Handoff
Creative problem solving as rote mechanical construction. Twist the wrench and pass it on.
- forces sequential phases, “first we determine what it looks like then we figure out what it does.”
- forces development in horizontal rather than vertical layers, i.e. “we’ve spent weeks coding but none of it does anything yet. We’re almost done though”
- forces thinking in schedules instead of priorities, “I’ll have my part done in two weeks. What is it again?”
- silos workers from each other, “What are you working on? Well, anyway, goodnight.”
- ensures workers don’t have big picture, “Her copy doesn’t fit in my div based on his mockup. It’s not my fault.”

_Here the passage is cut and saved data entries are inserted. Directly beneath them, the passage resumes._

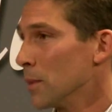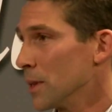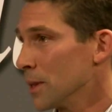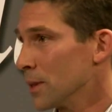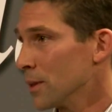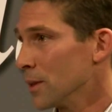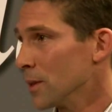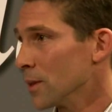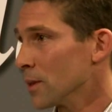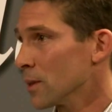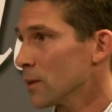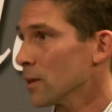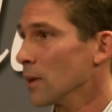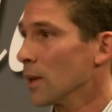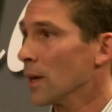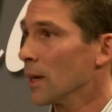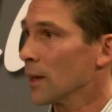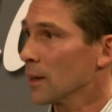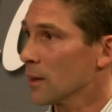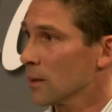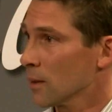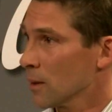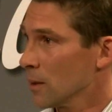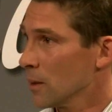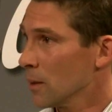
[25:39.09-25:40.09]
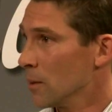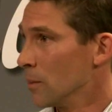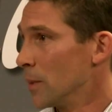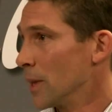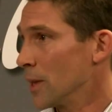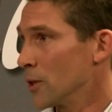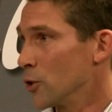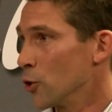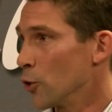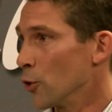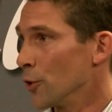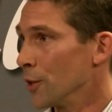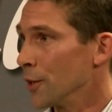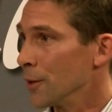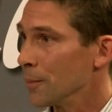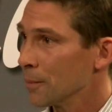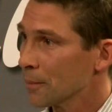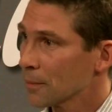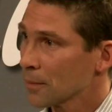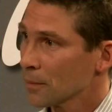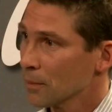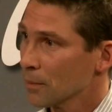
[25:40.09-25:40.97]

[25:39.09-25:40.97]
business like a big journey.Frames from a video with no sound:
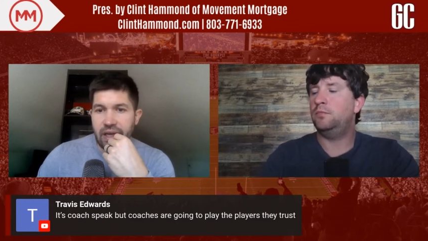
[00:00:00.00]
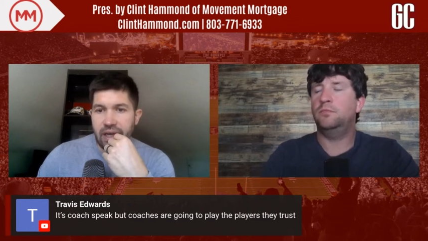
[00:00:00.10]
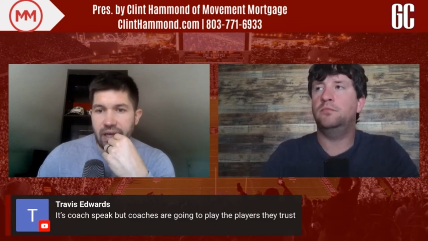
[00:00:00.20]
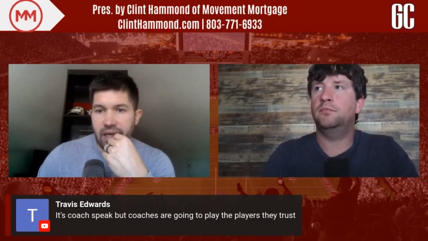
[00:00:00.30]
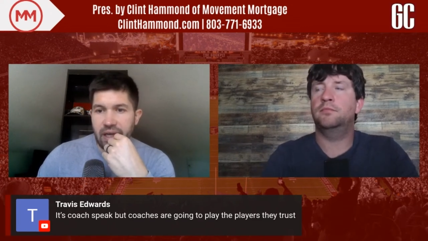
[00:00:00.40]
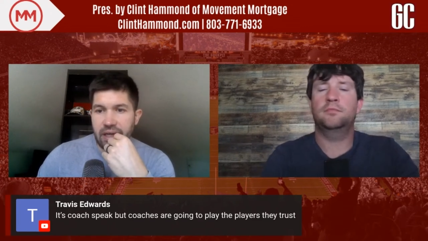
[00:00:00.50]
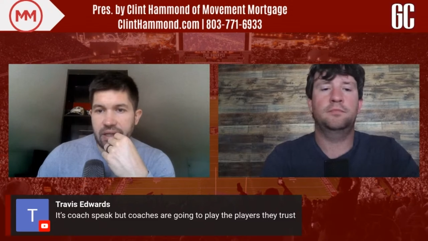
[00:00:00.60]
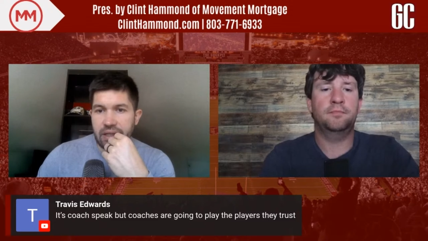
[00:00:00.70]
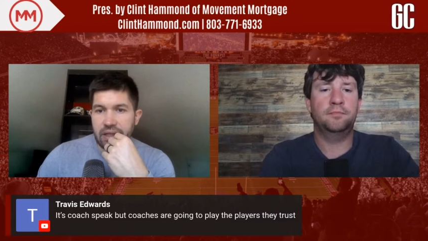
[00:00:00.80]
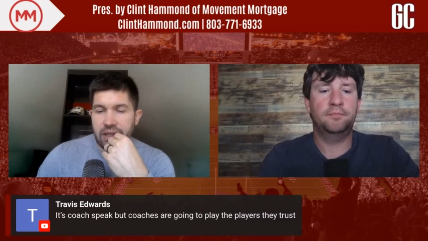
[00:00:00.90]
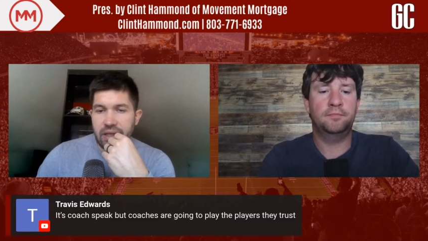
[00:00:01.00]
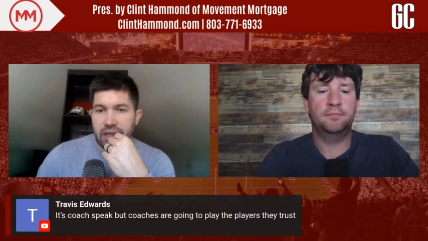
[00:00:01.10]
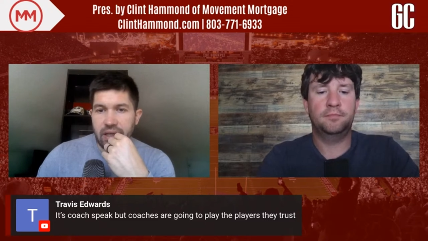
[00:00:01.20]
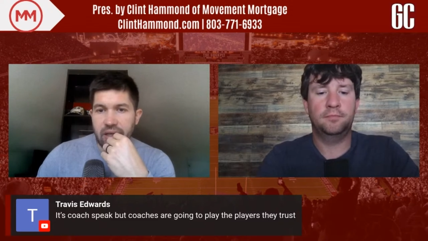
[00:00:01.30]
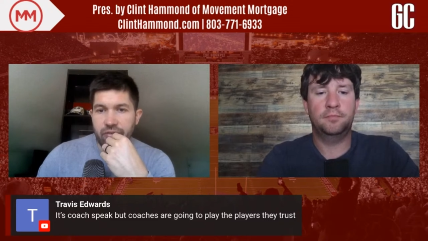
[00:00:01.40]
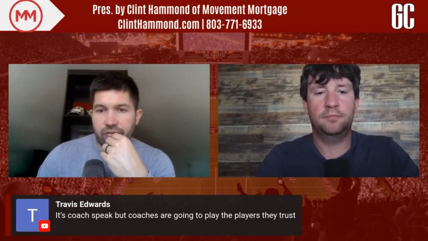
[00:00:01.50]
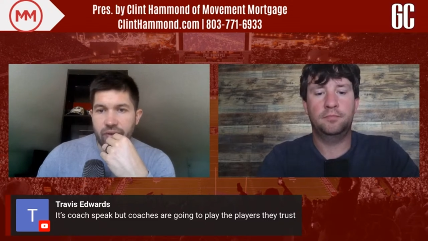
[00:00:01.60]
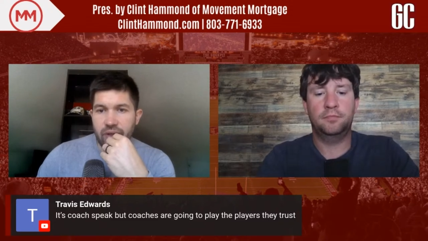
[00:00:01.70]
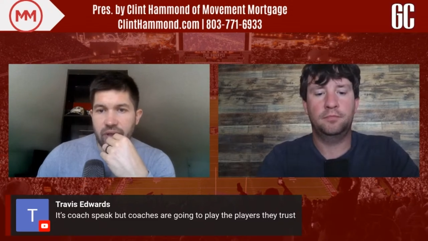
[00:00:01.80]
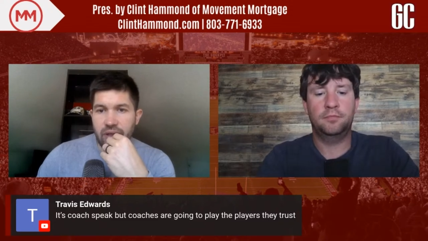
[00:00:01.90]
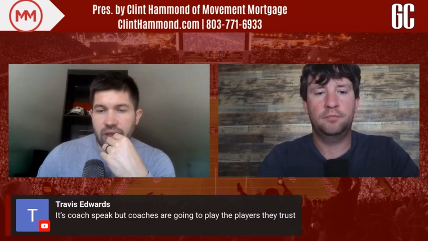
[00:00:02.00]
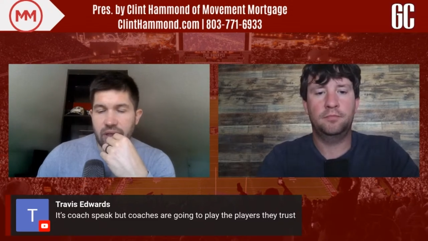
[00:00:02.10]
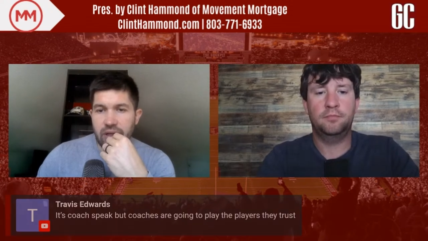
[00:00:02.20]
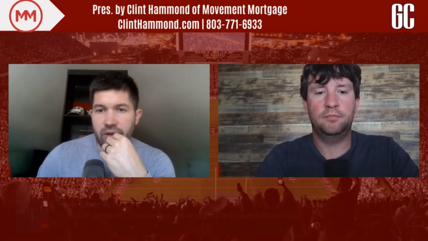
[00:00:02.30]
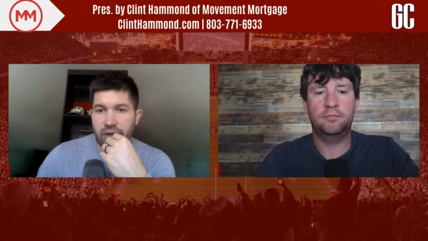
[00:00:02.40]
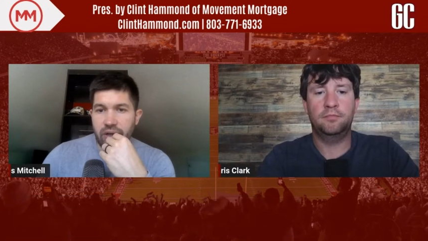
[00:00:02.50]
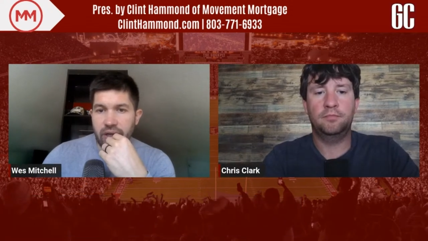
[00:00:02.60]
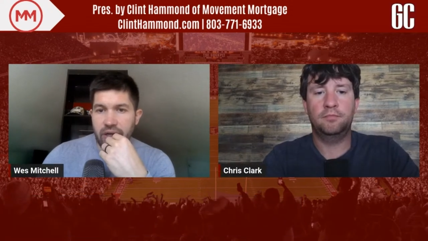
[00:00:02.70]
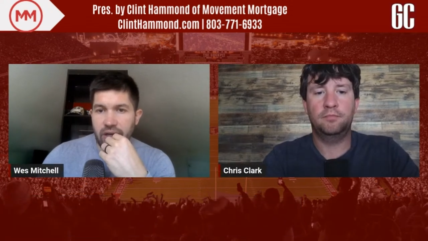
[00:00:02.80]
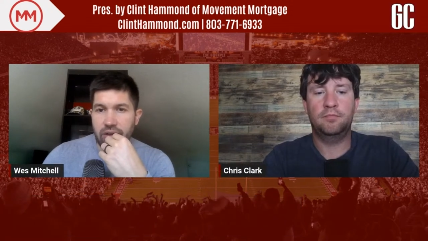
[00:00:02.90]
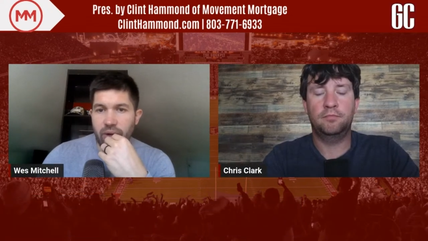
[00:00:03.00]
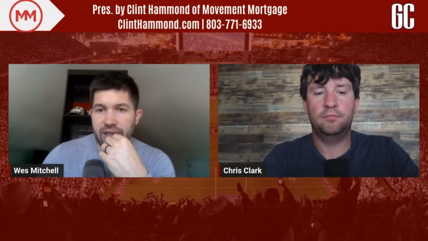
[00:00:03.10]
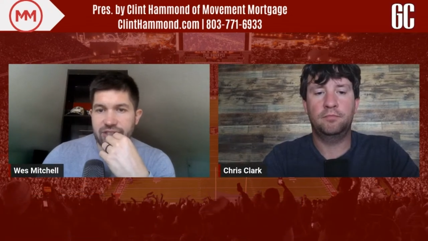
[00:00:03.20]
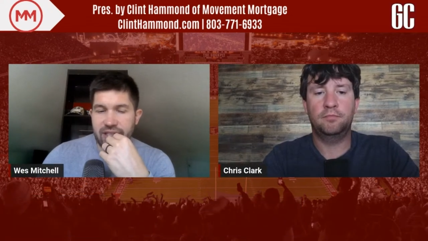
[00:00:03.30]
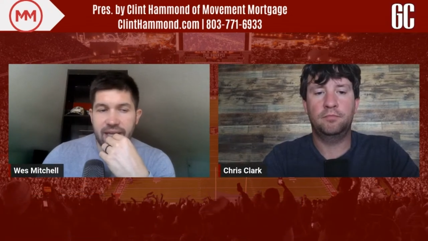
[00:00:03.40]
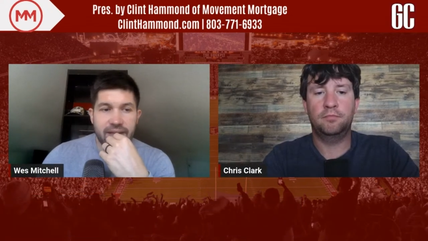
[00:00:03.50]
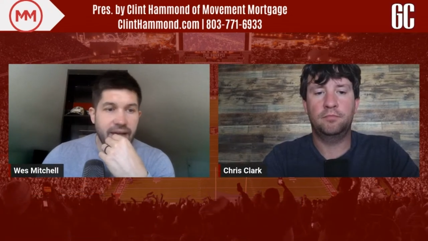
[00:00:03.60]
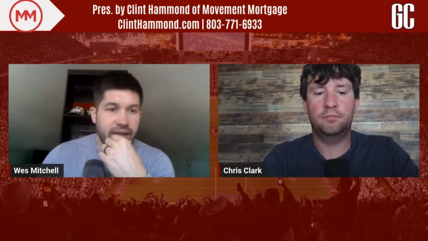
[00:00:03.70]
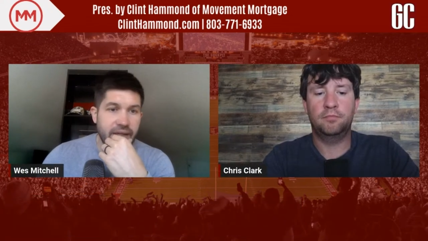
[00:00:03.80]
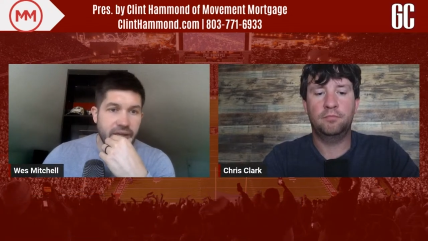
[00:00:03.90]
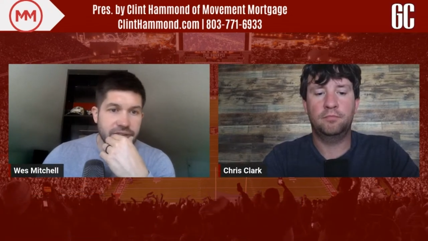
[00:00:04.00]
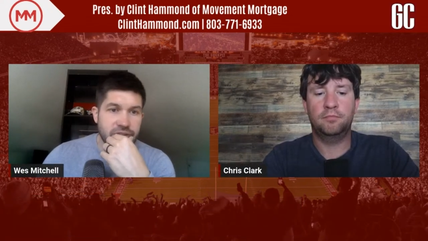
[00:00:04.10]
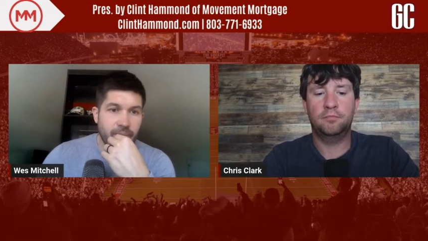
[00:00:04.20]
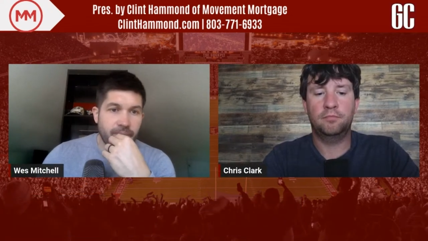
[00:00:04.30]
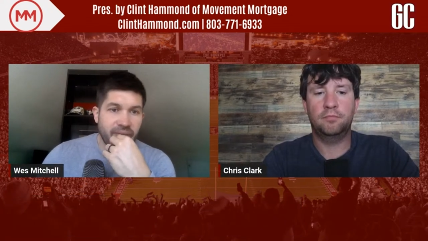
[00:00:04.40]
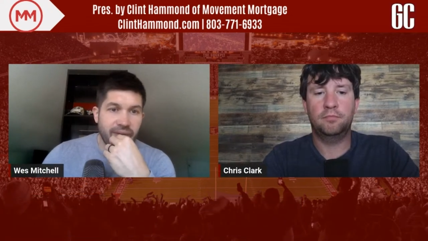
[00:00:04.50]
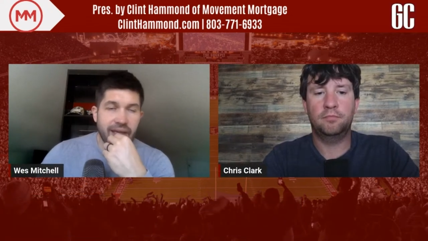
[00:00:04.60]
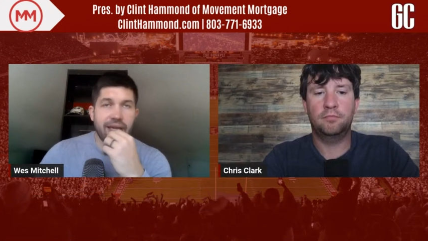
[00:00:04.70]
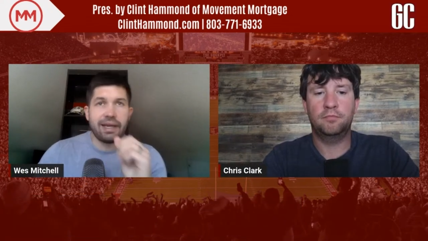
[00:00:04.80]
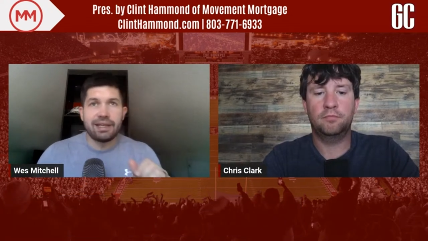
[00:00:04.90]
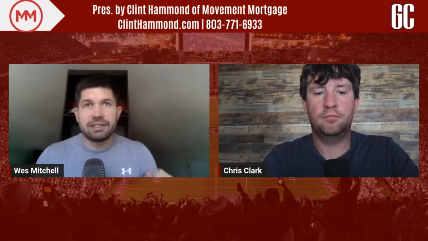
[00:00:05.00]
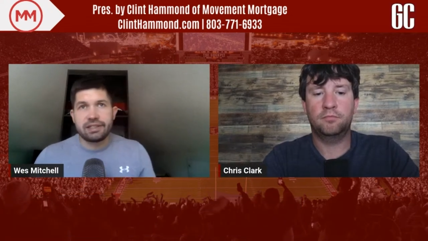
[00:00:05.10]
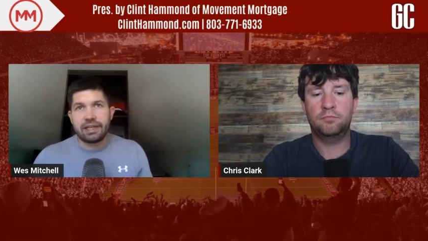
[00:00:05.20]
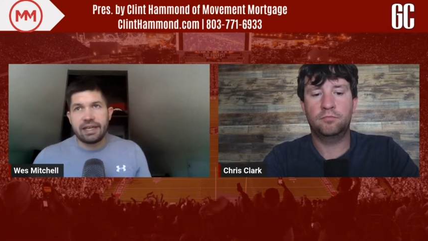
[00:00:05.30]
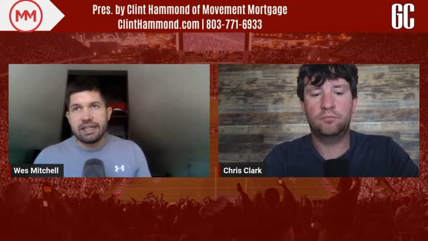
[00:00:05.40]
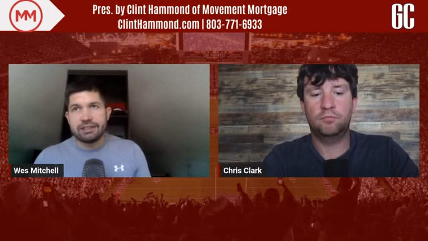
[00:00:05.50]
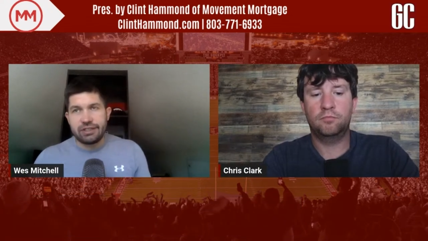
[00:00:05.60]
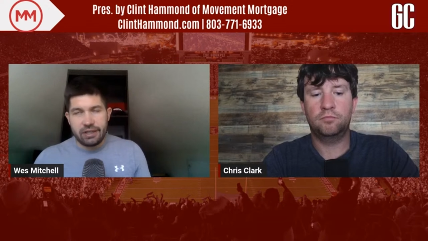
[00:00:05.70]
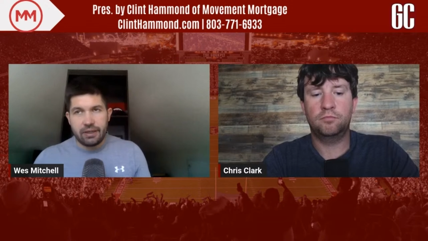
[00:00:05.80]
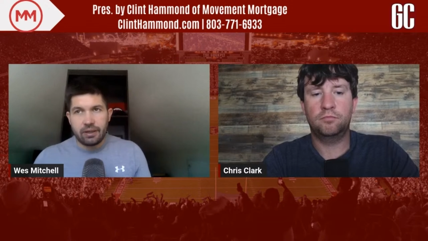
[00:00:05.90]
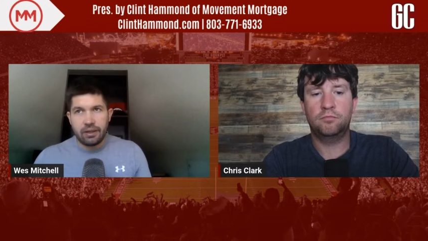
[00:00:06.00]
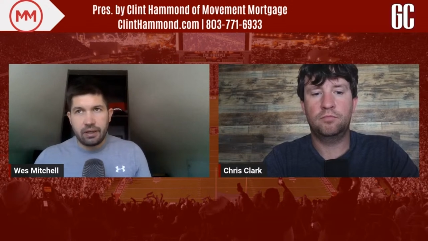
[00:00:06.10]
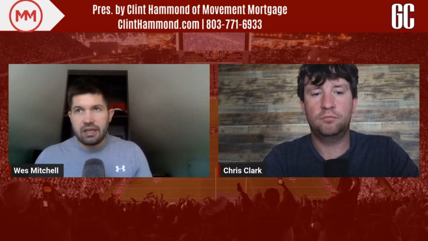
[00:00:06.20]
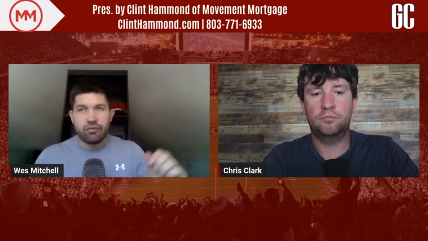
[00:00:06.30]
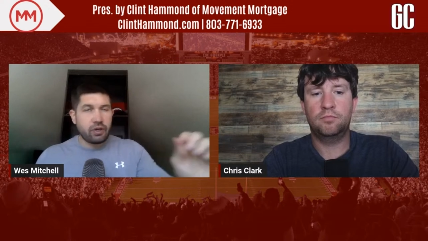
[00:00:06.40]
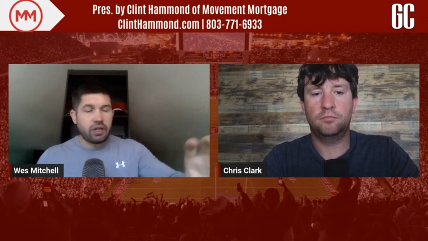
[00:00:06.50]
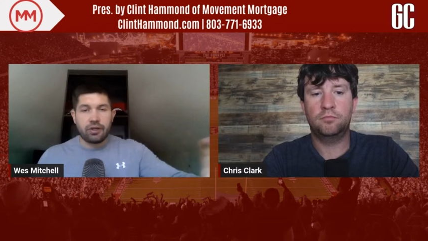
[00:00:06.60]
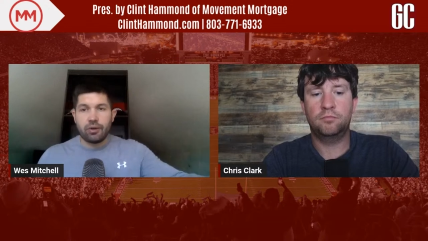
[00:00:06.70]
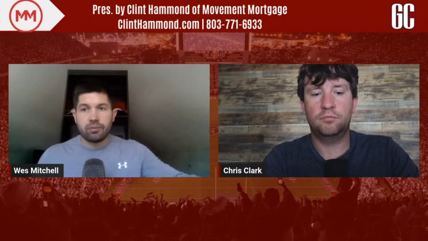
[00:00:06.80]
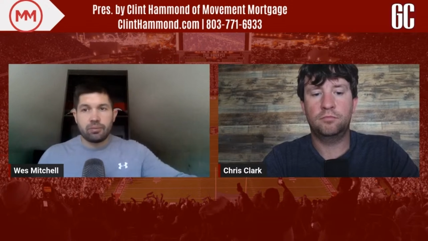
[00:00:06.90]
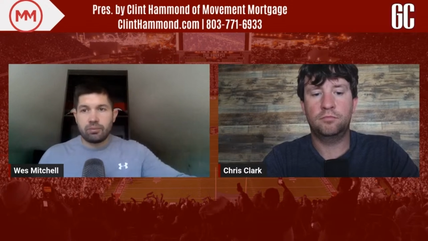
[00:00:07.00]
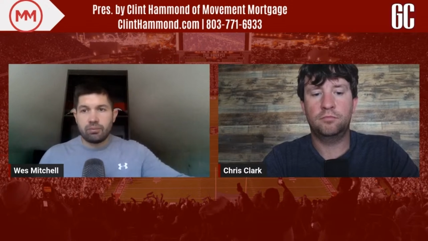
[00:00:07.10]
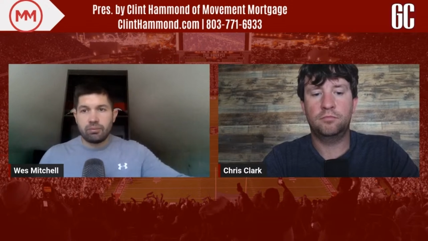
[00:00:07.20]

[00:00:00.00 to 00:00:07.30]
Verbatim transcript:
Speaker 1: And if, eh, you know, and another way of saying that is it, it is easy. Even, you know,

- encourages hierarchies and coordination overhead (chicken husbandry), “My manager will get with your manager”
- enourages narrow specialties instead of versatility and craftsmanship, “He does jpegs and gifs. She does html, css, and javascript. She does C# and Java. None of us actually build applications. By the way, did I already say it’s not my fault.”
Approval
- Distill complex interactions into a pretty picture. Take authoritative guidance from someone who’s only spent 15 minutes thinking about the problem.
- encourages passive, diffuse product ownership, “you’re on the hook but they’re the deciders”
- locks in premature commitments, “I put aside $10K for database integration”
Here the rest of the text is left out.